Wear of diesel engine inlet valves and seats.

Valve wear has been a serious problem to engine designers and manufacturers for many
years. Although new valve materials and production techniques are constantly being
developed, these advances have been outpaced by demands for increased engine
performance. The drive for reduced oil consumption and exhaust emissions, the phasing
out of leaded petrol, reductions in the sulphur content of diesel fuel and the introduction
of alternative fuels such as gas all have implications for valve and seat insert wear.
The aim of the project has been, through the use of a representative bench test and engine
testing, to diagnose the predominant wear mechanisms in diesel engine inlet valves and
seats. This information was then to be used with other test data to develop a model for
predicting valve recession and other tools to assist in solving valve failure problems.
Test apparatus has been developed that is capable of providing a simulation of the wear
of both inlet valves and seats used in automotive diesel engines. Investigations carried
out using the apparatus have shown that the valve and seat wear problem involves two
distinct mechanisms; impact of the valve on the seat insert on valve closure and sliding
of the valve on the seat under the action of the combustion pressure.
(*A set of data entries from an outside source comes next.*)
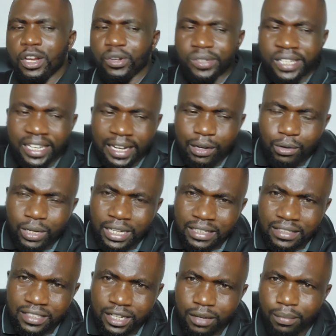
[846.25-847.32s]
to take Raila
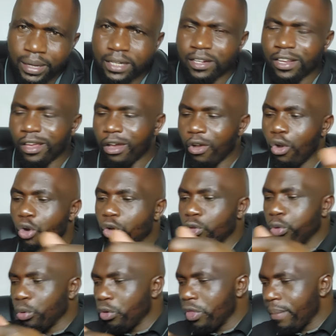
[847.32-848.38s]
Odinga's statement,
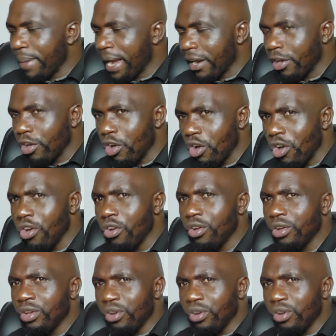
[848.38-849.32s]
go through the back door,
Wear has been
shown to increase with valve closing velocity, combustion load and misalignment of the
valve relative to the seat. Lubrication of the valve/seat interface leads to a significant
reduction in valve recession. Valve rotation ensures even wear and promotes debris
removal from the valve/seat interface. During testing it was established that resistance to
impact was the key seat material property determining the amount of recession that
occurred.
A semi-empirical wear model for predicting valve recession has been developed based on
the fundamental mechanisms of wear determined during test work. Model predictions
were compared with engine tests and tests run on the bench test-rig. The model can be
used to give a quantitative prediction of the valve recession to be expected with a
particular material pair or a qualitative assessment of how parameters need to be altered
in order to reduce recession.
Flow charts have also been developed, based on the review of literature, failure analysis
and modelling carried out, to assist in diagnosing and rectifying valve/seat failures and to
help in reducing valve recession by design.
The test apparatus, valve recession model and design tools can be integrated into an
industrial environment in order to help reduce costs and timescales involved in solving
valve/seat wear problems using the current trial and error methods.